Dataset entries
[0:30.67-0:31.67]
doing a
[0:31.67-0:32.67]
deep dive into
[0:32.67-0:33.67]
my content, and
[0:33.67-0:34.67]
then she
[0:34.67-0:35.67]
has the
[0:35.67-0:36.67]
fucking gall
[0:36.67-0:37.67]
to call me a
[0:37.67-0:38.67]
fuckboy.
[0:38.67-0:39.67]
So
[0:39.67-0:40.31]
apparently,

**TASK**
Each line from the one that includes "[0:34.67-0:35.67]" down to the close of the records above is to be given again exactly, and no other line is to appear.

**ANSWER BELOW**
[0:34.67-0:35.67]
has the
[0:35.67-0:36.67]
fucking gall
[0:36.67-0:37.67]
to call me a
[0:37.67-0:38.67]
fuckboy.
[0:38.67-0:39.67]
So
[0:39.67-0:40.31]
apparently,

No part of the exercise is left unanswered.